* TASK PROMPT *
Look below for the line that contains "[00:00:01.80]" and the line that contains "[00:00:03.30]", then restate both of them and every line in between, exactly. No picture goes in the copy.

* PROVIDED ENTRIES *
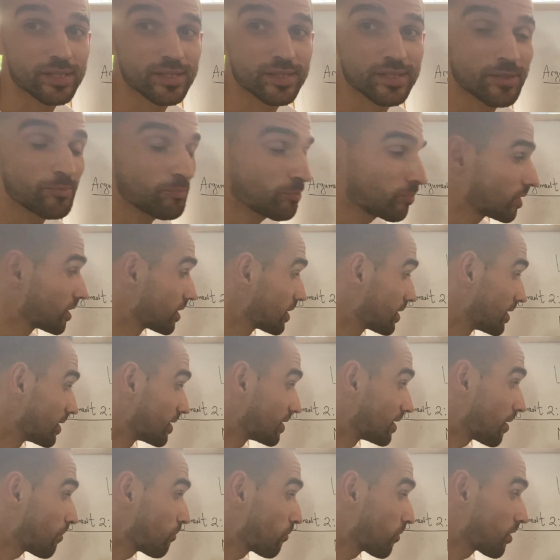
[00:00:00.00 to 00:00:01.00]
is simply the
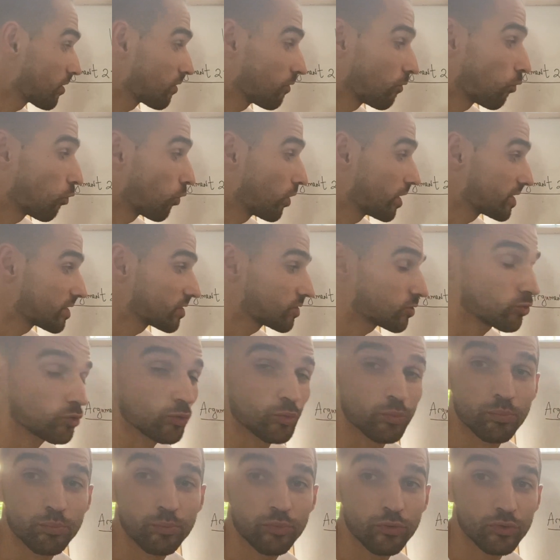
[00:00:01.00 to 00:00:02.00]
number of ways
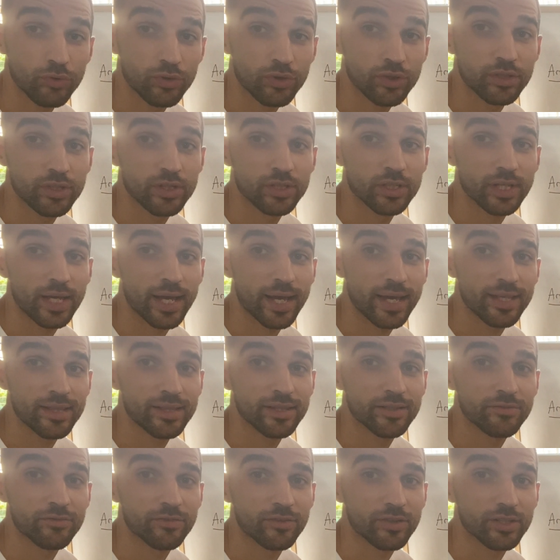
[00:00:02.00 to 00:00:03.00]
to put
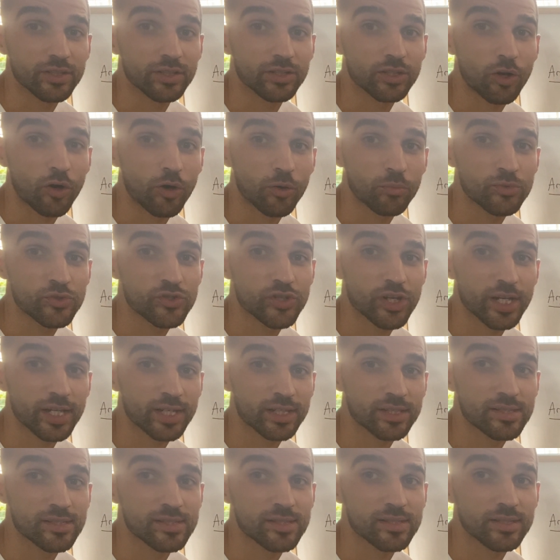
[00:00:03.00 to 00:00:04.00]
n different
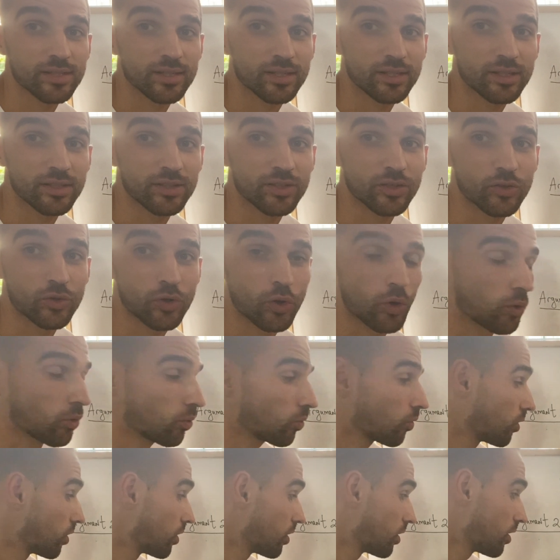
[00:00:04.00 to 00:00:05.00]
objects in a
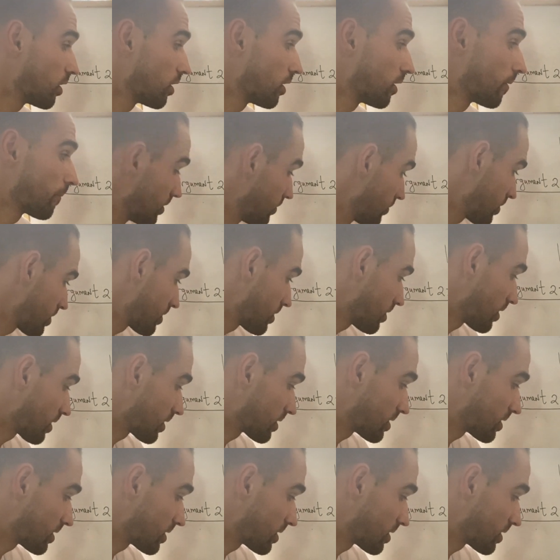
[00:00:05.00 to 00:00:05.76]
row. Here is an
* * *
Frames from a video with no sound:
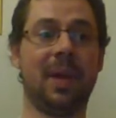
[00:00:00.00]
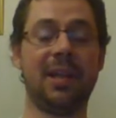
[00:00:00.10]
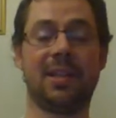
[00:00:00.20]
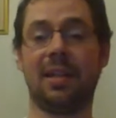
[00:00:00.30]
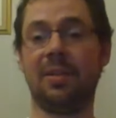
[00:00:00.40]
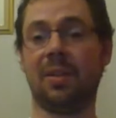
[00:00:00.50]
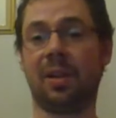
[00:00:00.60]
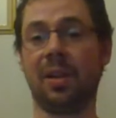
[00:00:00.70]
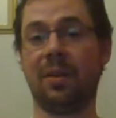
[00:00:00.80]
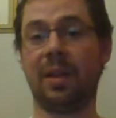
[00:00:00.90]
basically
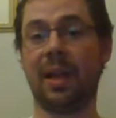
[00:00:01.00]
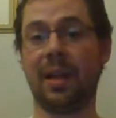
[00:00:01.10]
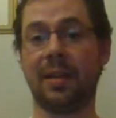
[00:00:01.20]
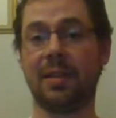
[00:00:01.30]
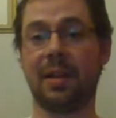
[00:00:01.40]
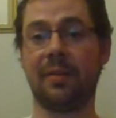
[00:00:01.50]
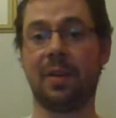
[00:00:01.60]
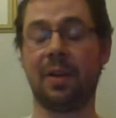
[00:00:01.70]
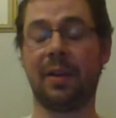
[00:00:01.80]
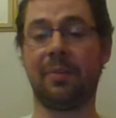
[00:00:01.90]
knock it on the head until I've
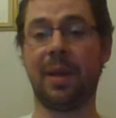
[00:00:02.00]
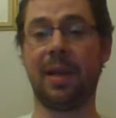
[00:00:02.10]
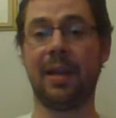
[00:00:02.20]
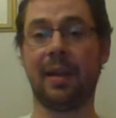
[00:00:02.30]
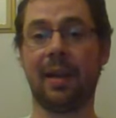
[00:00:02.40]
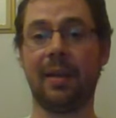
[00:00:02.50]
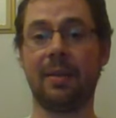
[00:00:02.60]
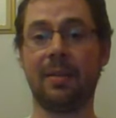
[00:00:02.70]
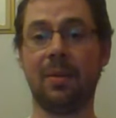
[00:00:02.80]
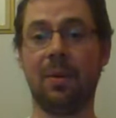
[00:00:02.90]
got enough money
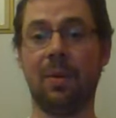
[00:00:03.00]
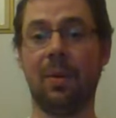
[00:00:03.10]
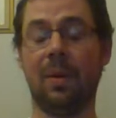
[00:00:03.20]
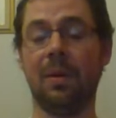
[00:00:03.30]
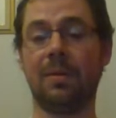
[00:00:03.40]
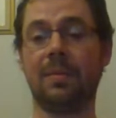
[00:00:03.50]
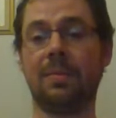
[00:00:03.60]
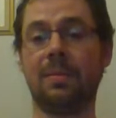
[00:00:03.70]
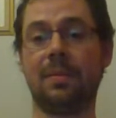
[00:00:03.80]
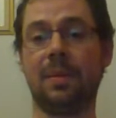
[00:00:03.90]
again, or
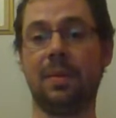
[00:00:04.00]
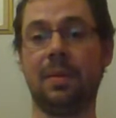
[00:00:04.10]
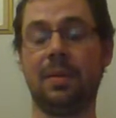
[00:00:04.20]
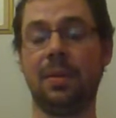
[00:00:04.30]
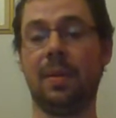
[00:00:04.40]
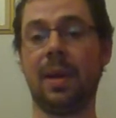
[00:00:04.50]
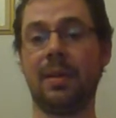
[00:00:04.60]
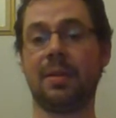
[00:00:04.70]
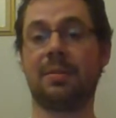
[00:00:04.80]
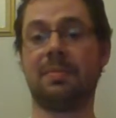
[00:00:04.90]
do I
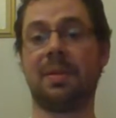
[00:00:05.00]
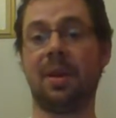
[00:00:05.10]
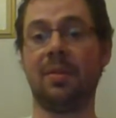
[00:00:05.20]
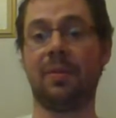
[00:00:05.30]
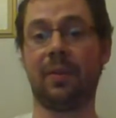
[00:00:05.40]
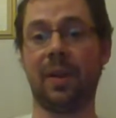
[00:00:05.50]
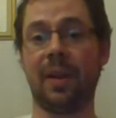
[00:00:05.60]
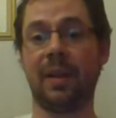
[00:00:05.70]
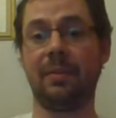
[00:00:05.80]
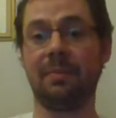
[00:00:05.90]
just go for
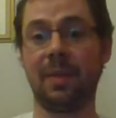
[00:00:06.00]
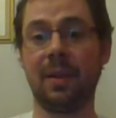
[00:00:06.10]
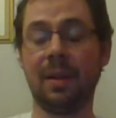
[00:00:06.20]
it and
==
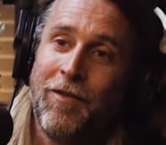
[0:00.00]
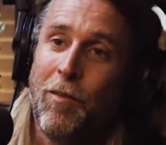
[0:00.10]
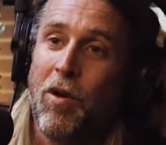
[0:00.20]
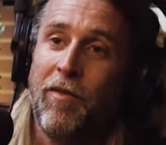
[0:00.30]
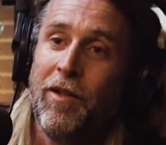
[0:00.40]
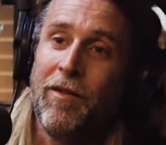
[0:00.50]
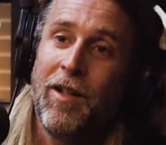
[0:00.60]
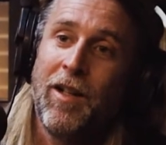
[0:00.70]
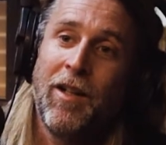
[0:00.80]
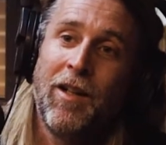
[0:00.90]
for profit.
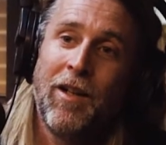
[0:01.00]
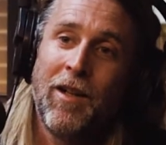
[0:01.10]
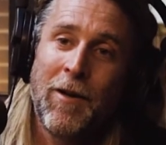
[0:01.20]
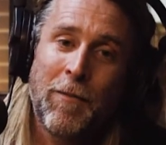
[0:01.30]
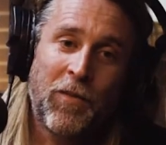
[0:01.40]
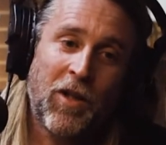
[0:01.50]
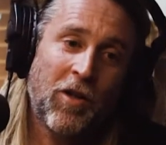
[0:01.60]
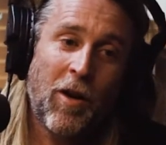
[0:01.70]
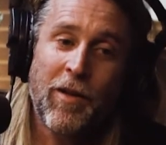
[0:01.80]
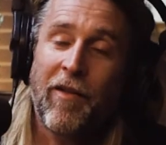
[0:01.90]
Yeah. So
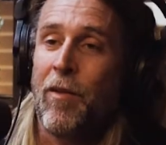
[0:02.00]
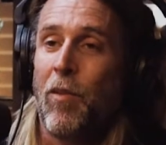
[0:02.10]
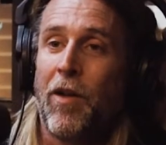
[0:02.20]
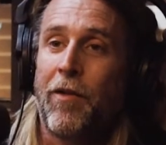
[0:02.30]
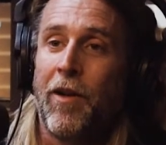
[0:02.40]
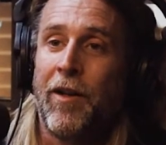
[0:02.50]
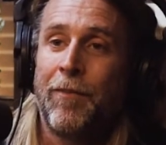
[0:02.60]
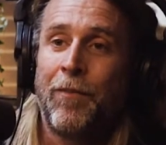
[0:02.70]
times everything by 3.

* EXPECTED ANSWER *
[00:00:01.80]
[00:00:01.90]
knock it on the head until I've
[00:00:02.00]
[00:00:02.10]
[00:00:02.20]
[00:00:02.30]
[00:00:02.40]
[00:00:02.50]
[00:00:02.60]
[00:00:02.70]
[00:00:02.80]
[00:00:02.90]
got enough money
[00:00:03.00]
[00:00:03.10]
[00:00:03.20]
[00:00:03.30]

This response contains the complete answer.